I have a text file that is 19 bytes in size and having compressed the file using zip and 7zip, it appears to be larger. I had a read of the question on Why is a 7zipped file larger than the raw file? as well as Why doesn't ZIP Compression compress anything? but considering the file is not already compressed I would have expected further compression. Attached is a screenshot.

enter image description here

EDIT0

I took the example further by creating a file that contained random data as follows dd if=/dev/urandom of=sample.log bs=1G count=1 and attempted to compress the file using both zip and 7zip however there were no compression gains. Why is that?

enter image description here

Best Answer

As @kinokijuf said, there is a file header. But to expand upon that there are a few other things to understand about file compression.

The zip header contains all the necessary info for identifying the file type (the magic number), zip version and finally a listing of all the files included in the archive.

Your file probably wasn't compressed anyways. If you run unzip -l example.zip you will probably see that the file size is unchanged. 19 bytes would probably generate more overhead than would be saved if it were compressible at all by DEFLATE (the main compression method used by zip).

In other cases, PNG images for example, they are already compressed so zip will just store them. DEFLATE won't bother compressing anything already compressed.

If on the other hand you had a lot of text files, and their size was more than a few kilobytes each, you would get great savings by putting them all into a single zip archive.

You will get your best savings when compressing very regular, formatted data, like a text file containing a SQL dump. For example, I once had a dump of a small SQL database at around 13MB. I ran zip -9 dump.sql dump.zip on it and ended up with around a 1MB afterwards.

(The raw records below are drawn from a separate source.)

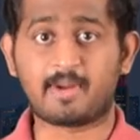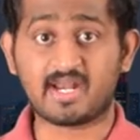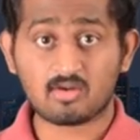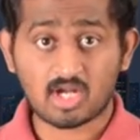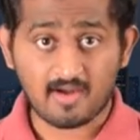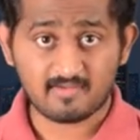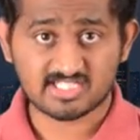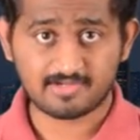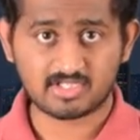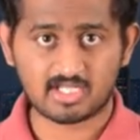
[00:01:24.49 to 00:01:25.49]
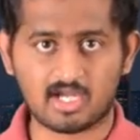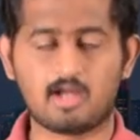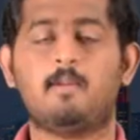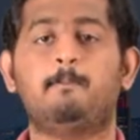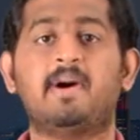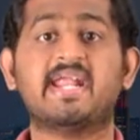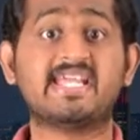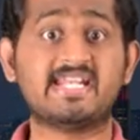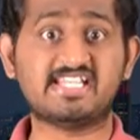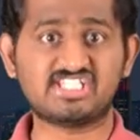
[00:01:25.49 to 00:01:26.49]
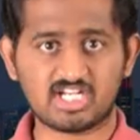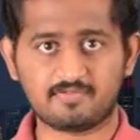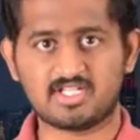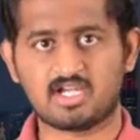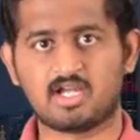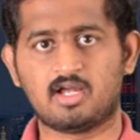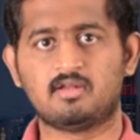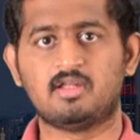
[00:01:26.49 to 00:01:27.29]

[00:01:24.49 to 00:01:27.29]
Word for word: మనకు కావాల్సిన విధంగా మనకి నచ్చిన విధంగా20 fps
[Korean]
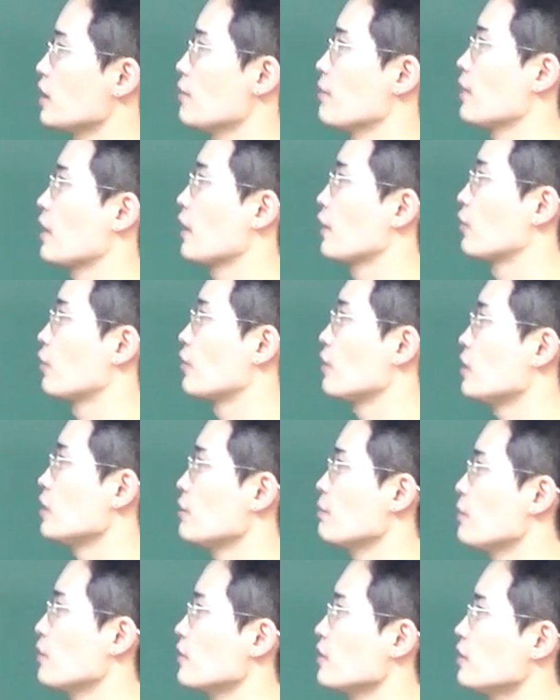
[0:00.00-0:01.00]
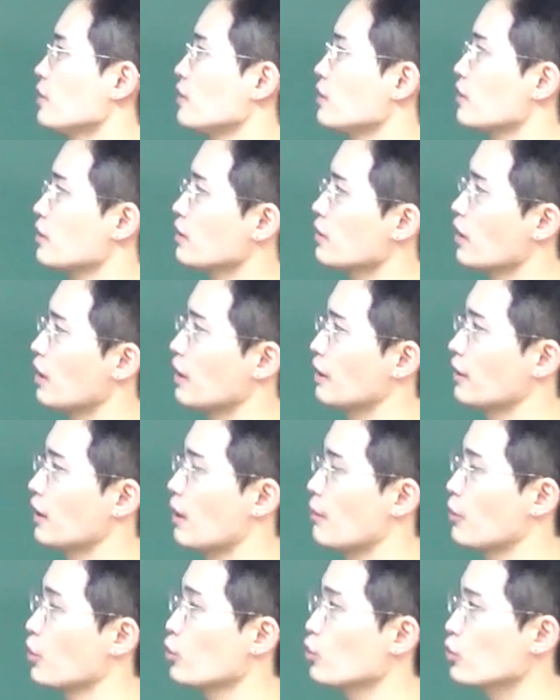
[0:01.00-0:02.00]
집 가격이 10%
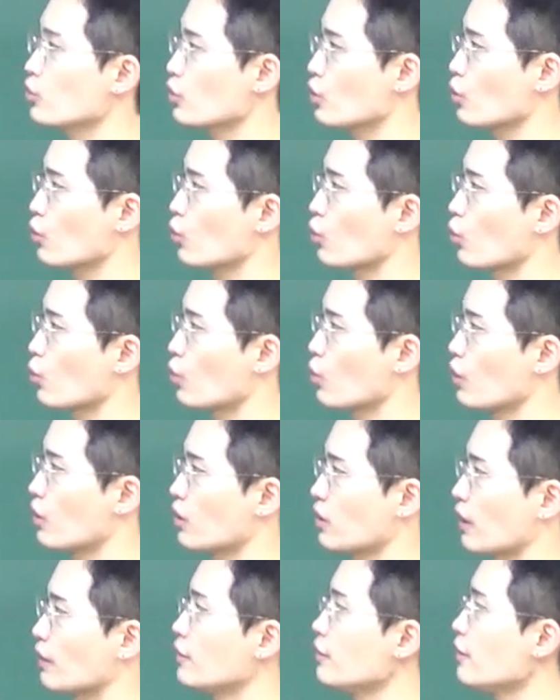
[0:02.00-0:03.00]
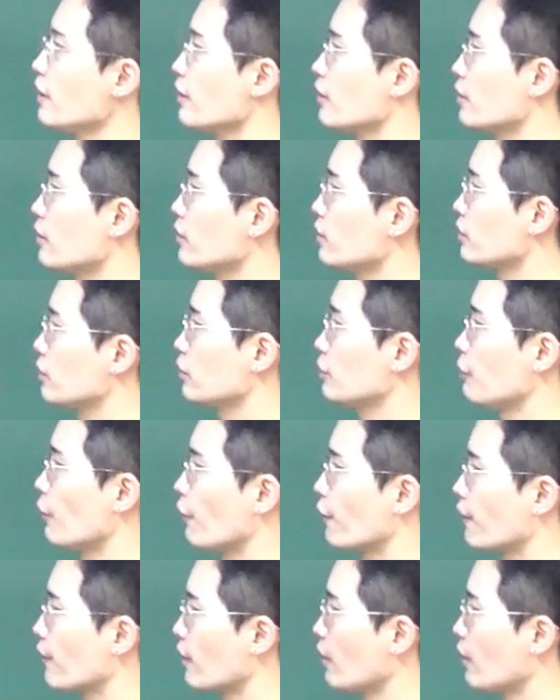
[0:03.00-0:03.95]
증가했다 평균적으로 라는 얘기를 들으면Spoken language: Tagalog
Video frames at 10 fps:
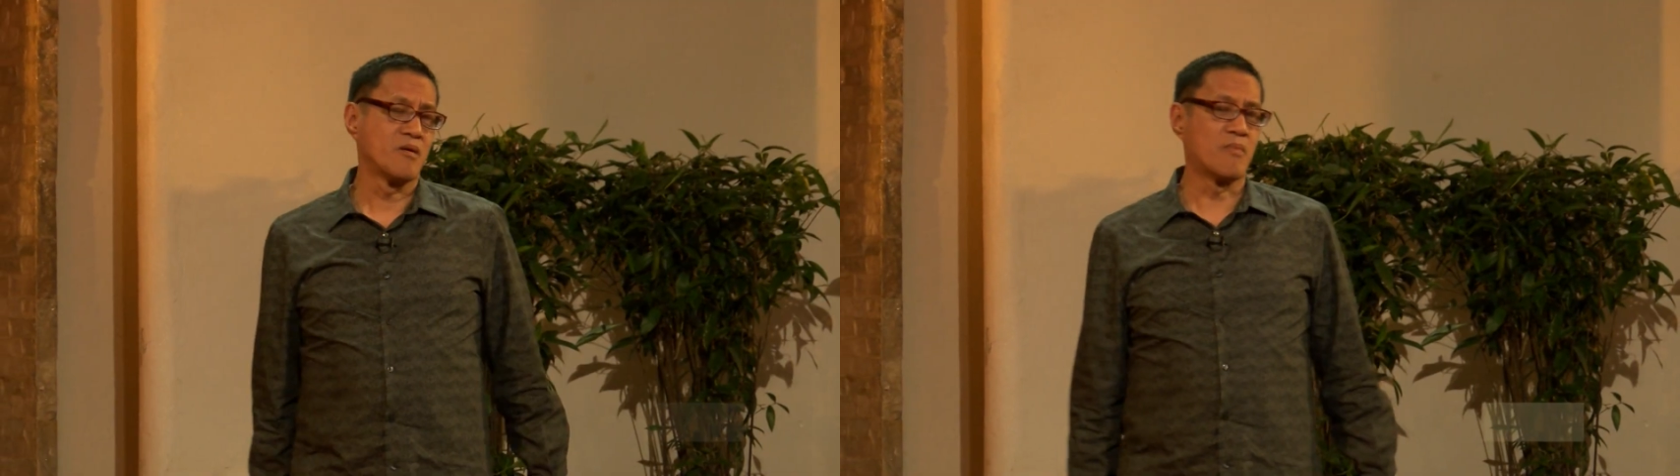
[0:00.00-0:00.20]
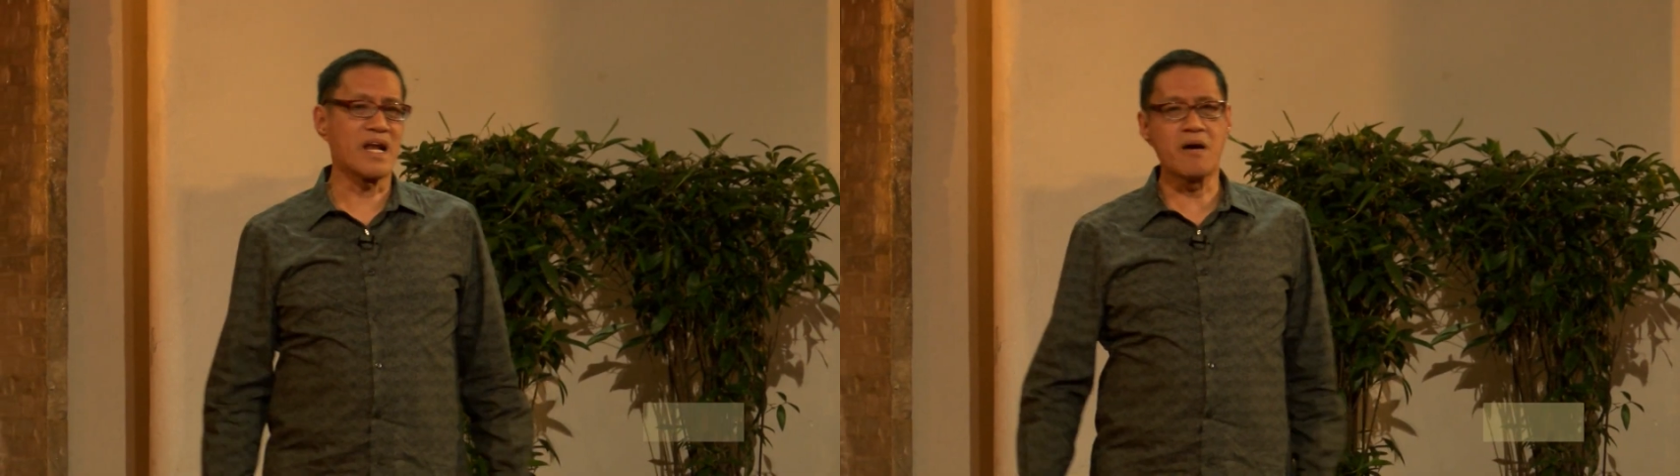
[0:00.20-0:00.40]

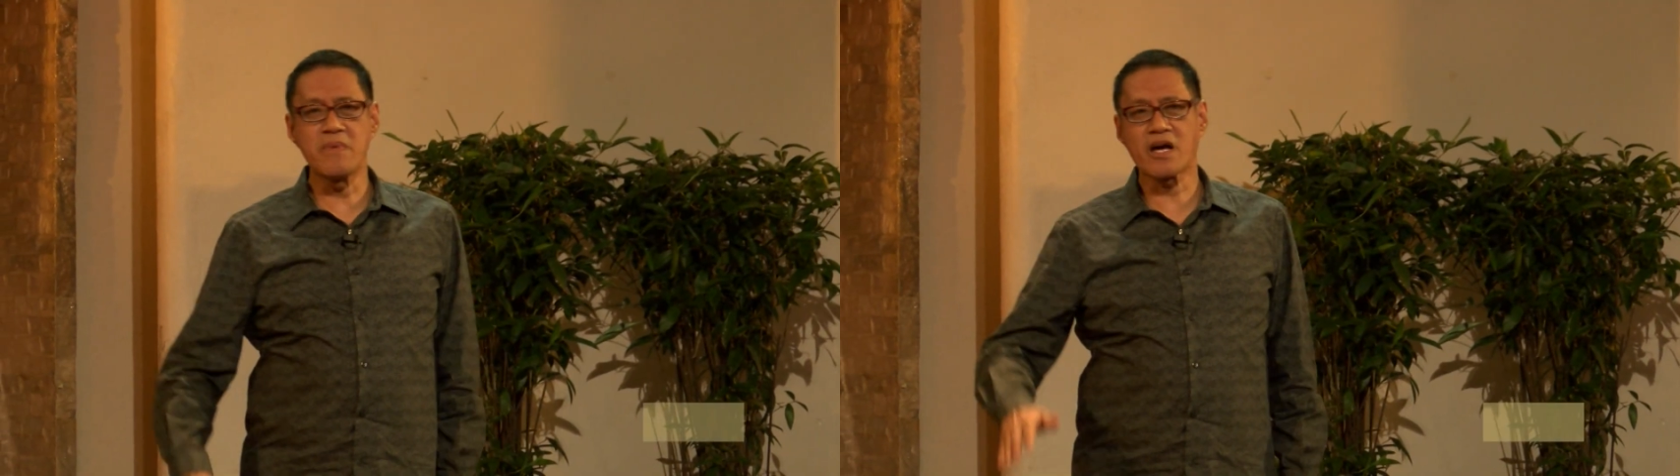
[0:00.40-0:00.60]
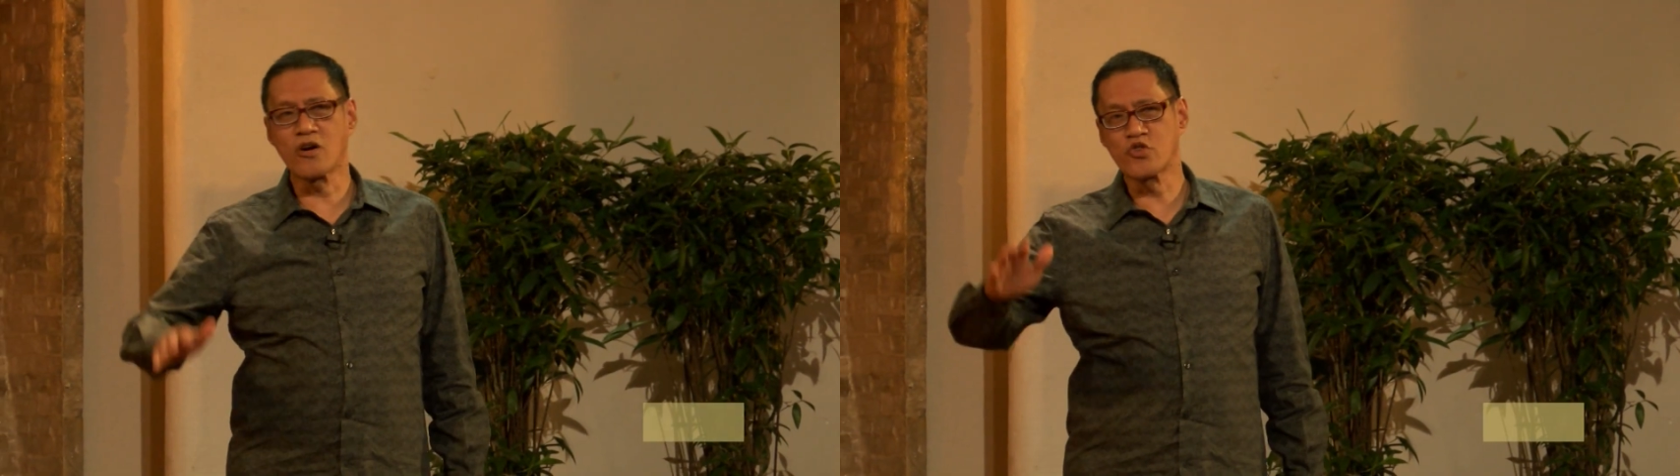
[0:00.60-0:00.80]

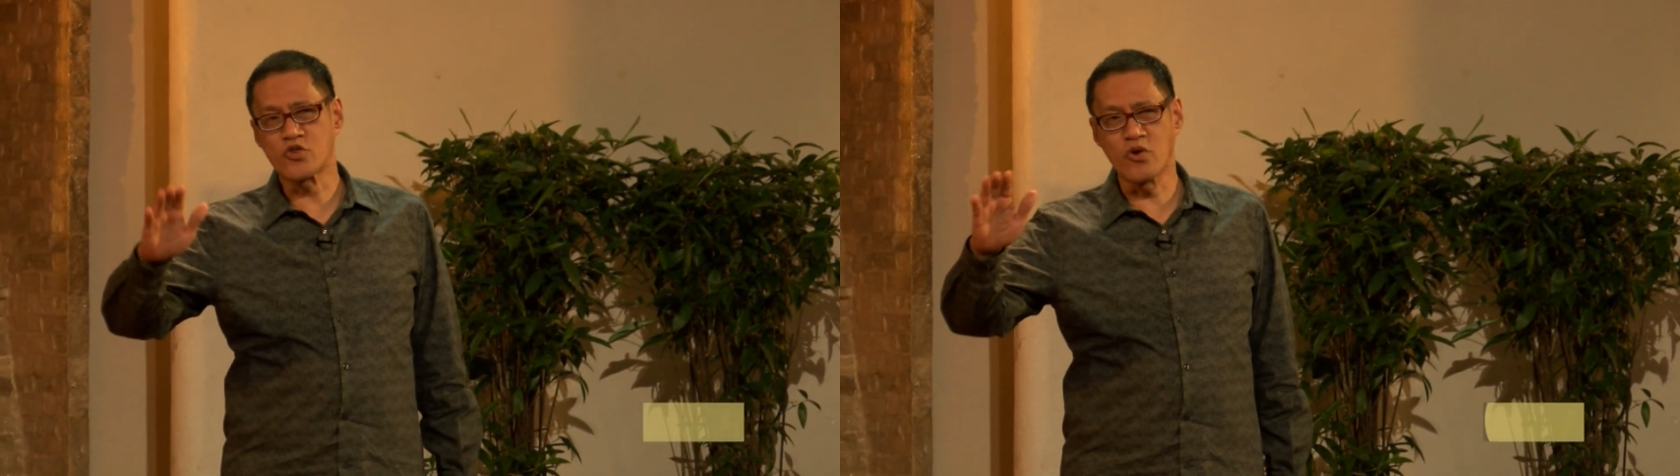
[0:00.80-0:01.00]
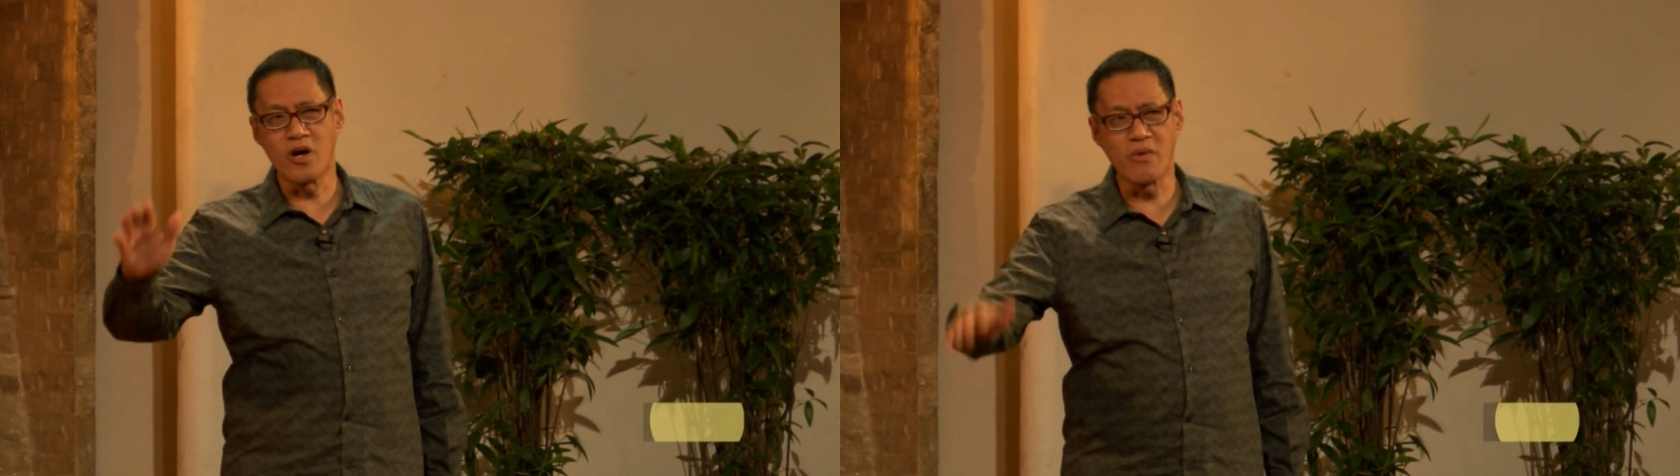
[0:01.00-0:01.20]
Marami kang
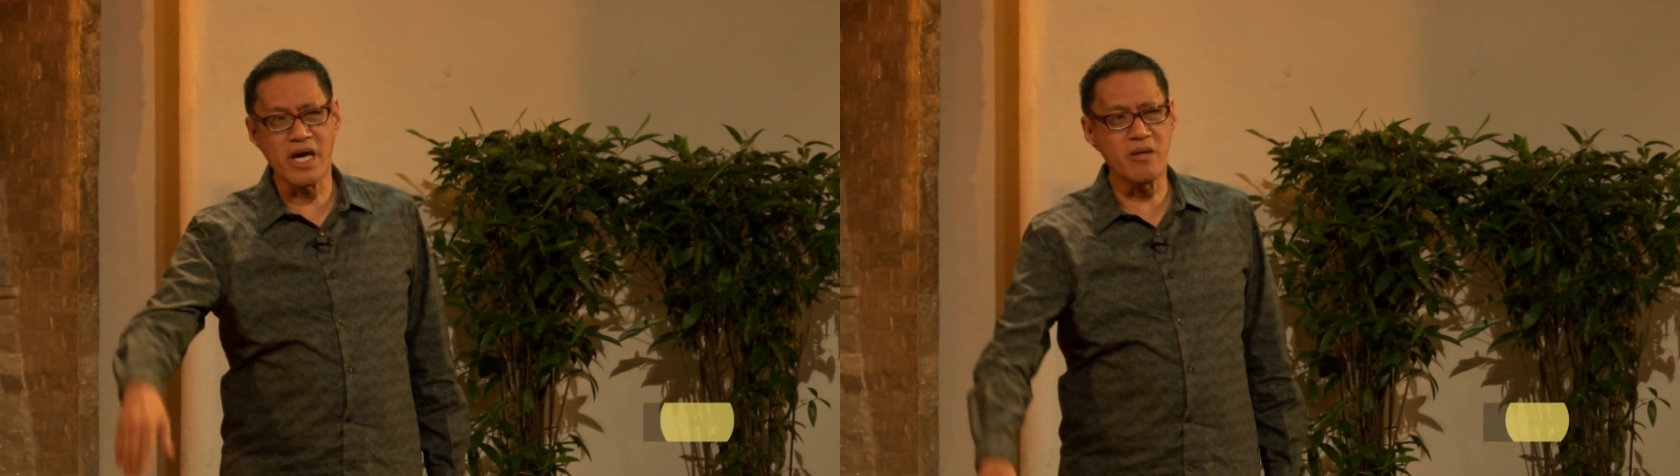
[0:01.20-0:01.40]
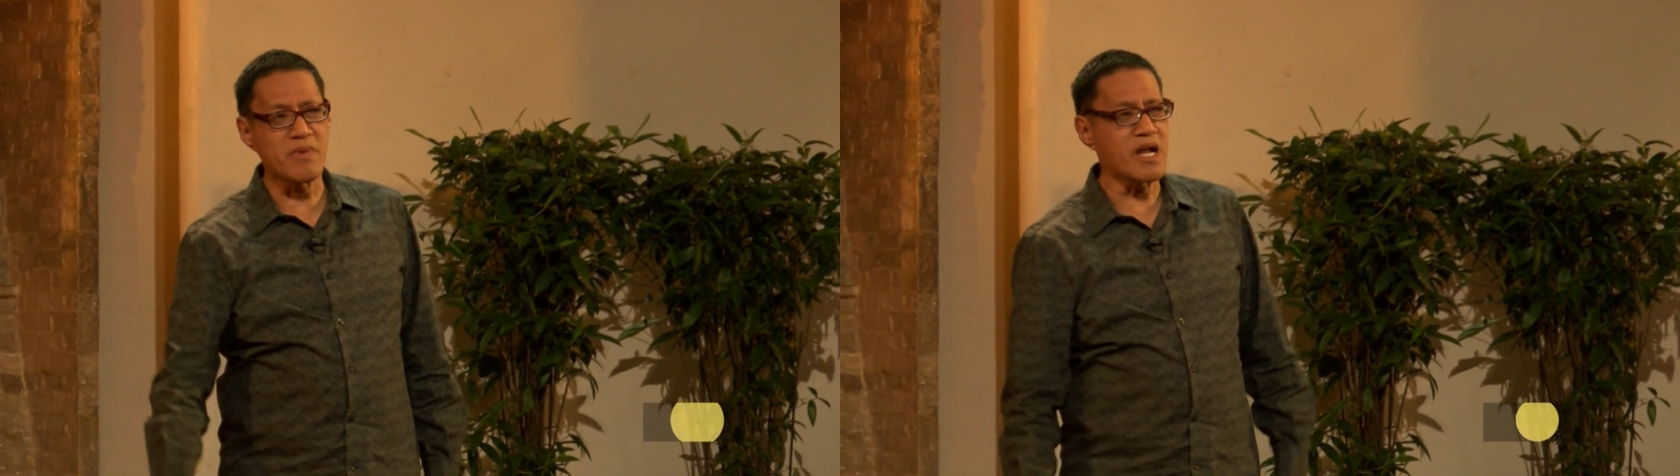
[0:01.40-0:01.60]
gustong gawin,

Another factor is your compression level. Many archivers by default will only compress at mid-level, going for speed over reduction. When compressing with zip, try the -9 flag for maximum compression (I think the 3.x manual says that compression levels are only supported by DEFLATE at this time).

TL;DR

The overhead for the archive exceeded any gains you may have gotten for compressing the file. Try putting larger text files in there and see what you get. Use the -v flag when zipping to see your savings as you go.